Copy out exactly the lines from the start of the data to the line containing "[2:41.87-2:42.87]". Include both.
==== Data for review
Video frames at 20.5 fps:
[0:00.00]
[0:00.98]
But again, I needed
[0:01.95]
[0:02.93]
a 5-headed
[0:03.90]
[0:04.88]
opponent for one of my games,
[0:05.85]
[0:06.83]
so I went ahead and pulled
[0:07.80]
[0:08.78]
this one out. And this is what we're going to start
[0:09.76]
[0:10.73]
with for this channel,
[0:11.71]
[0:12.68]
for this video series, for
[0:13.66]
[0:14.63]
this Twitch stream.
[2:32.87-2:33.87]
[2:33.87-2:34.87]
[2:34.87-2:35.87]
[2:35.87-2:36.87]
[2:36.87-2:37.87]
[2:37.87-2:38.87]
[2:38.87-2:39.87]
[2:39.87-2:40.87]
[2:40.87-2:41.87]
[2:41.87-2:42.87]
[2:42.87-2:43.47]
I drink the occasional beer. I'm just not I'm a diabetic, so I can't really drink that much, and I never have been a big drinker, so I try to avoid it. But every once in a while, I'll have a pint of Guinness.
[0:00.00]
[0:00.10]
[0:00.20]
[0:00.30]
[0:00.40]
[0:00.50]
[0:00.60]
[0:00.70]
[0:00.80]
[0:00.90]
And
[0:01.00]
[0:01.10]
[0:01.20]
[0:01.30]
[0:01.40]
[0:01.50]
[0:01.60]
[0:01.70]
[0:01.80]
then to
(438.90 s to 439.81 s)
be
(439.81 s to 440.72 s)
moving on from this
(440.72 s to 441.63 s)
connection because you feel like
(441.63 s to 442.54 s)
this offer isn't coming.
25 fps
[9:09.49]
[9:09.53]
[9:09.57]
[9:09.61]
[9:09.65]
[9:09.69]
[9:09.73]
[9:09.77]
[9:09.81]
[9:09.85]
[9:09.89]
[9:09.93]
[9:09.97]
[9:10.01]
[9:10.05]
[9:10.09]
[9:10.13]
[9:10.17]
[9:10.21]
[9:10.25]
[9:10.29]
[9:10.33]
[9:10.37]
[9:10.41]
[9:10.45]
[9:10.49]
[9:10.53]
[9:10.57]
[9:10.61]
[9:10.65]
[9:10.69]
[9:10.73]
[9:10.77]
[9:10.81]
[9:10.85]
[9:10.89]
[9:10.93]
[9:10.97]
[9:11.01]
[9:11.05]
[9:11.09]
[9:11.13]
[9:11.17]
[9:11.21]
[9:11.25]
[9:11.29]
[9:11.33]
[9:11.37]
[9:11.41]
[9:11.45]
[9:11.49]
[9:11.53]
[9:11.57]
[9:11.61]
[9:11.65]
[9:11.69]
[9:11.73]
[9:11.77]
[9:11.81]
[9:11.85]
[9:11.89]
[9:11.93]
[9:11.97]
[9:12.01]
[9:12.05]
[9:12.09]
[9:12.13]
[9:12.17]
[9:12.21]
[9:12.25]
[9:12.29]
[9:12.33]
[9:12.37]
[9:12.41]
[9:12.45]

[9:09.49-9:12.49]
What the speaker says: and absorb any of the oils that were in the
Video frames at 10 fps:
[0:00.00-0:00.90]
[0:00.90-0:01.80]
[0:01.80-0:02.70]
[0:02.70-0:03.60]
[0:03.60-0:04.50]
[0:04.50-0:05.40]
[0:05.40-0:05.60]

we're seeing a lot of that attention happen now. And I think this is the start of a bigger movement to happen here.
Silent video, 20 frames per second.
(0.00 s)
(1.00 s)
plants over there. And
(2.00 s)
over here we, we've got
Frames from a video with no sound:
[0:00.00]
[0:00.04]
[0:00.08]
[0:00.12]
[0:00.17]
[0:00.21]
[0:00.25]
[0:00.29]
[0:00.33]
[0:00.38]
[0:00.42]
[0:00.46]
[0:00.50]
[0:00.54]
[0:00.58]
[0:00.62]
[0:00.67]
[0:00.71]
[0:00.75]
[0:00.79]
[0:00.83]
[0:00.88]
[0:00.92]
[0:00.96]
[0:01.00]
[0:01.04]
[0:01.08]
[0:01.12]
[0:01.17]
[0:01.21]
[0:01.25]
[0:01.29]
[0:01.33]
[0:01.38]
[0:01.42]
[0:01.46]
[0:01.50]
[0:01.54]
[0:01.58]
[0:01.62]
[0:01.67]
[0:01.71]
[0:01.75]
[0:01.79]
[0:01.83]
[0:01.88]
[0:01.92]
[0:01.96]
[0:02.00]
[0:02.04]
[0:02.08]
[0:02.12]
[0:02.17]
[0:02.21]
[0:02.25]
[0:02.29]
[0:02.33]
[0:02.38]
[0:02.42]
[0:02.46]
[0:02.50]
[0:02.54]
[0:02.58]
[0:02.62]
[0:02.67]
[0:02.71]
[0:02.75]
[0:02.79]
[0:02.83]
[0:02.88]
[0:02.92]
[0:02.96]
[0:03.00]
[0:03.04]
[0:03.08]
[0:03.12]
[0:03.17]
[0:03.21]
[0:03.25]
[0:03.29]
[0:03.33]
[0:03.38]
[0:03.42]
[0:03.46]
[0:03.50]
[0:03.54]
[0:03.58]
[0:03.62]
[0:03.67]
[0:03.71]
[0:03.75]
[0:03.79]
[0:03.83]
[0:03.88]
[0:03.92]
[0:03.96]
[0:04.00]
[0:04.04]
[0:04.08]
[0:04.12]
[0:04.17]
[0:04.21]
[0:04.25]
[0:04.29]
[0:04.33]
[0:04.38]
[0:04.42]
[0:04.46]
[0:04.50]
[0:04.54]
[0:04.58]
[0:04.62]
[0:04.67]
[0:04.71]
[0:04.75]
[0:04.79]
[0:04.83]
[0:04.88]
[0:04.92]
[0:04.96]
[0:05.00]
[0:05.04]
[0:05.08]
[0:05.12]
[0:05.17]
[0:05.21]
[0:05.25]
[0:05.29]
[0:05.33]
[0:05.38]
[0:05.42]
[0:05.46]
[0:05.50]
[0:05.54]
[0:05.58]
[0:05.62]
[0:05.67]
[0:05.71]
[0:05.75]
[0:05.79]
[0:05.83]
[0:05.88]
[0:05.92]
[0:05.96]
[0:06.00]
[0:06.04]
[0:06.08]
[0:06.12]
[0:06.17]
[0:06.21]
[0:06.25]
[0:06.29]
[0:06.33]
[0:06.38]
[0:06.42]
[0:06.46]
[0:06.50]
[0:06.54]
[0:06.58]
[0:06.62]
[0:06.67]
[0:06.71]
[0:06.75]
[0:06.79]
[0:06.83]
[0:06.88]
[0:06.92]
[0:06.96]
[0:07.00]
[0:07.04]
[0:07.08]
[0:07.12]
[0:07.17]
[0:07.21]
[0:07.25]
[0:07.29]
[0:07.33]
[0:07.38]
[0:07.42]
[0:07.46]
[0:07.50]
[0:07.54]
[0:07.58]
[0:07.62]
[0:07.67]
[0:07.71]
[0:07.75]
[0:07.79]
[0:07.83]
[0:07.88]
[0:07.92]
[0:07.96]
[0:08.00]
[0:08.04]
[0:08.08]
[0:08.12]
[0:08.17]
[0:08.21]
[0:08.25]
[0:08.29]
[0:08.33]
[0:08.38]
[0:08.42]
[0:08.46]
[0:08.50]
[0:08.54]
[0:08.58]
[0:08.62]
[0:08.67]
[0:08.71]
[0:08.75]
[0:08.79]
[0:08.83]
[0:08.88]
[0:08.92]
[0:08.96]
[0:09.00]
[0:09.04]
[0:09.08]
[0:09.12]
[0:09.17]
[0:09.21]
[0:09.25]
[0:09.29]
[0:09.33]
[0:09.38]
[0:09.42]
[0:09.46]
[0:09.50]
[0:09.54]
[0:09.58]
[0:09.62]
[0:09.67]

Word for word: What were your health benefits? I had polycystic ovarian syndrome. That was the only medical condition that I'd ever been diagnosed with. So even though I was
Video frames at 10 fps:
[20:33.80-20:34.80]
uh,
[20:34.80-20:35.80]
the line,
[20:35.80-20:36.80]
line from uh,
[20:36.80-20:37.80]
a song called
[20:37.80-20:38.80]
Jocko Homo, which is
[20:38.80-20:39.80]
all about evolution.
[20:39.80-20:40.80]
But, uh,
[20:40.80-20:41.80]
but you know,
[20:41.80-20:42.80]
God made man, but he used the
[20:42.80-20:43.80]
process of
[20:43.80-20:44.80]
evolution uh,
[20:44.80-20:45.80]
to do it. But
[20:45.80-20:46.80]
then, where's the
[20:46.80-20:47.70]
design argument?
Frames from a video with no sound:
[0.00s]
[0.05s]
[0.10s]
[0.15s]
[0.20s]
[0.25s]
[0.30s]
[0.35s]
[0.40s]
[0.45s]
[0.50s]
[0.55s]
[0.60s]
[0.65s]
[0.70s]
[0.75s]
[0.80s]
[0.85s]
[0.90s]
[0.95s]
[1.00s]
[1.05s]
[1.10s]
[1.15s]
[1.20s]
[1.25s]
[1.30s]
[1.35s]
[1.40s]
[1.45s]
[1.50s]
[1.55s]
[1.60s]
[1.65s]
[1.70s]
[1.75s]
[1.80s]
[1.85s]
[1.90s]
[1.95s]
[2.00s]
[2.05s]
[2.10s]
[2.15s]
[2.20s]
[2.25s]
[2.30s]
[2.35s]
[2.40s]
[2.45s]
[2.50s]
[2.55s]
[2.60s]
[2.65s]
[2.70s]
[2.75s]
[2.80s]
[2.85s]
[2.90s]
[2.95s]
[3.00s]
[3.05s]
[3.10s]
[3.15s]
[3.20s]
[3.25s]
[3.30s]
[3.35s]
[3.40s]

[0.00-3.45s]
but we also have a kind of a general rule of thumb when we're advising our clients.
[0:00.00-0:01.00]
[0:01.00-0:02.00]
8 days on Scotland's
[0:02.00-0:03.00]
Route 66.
========
▶ _Answer_
Video frames at 20.5 fps:
[0:00.00]
[0:00.98]
But again, I needed
[0:01.95]
[0:02.93]
a 5-headed
[0:03.90]
[0:04.88]
opponent for one of my games,
[0:05.85]
[0:06.83]
so I went ahead and pulled
[0:07.80]
[0:08.78]
this one out. And this is what we're going to start
[0:09.76]
[0:10.73]
with for this channel,
[0:11.71]
[0:12.68]
for this video series, for
[0:13.66]
[0:14.63]
this Twitch stream.
[2:32.87-2:33.87]
[2:33.87-2:34.87]
[2:34.87-2:35.87]
[2:35.87-2:36.87]
[2:36.87-2:37.87]
[2:37.87-2:38.87]
[2:38.87-2:39.87]
[2:39.87-2:40.87]
[2:40.87-2:41.87]
[2:41.87-2:42.87]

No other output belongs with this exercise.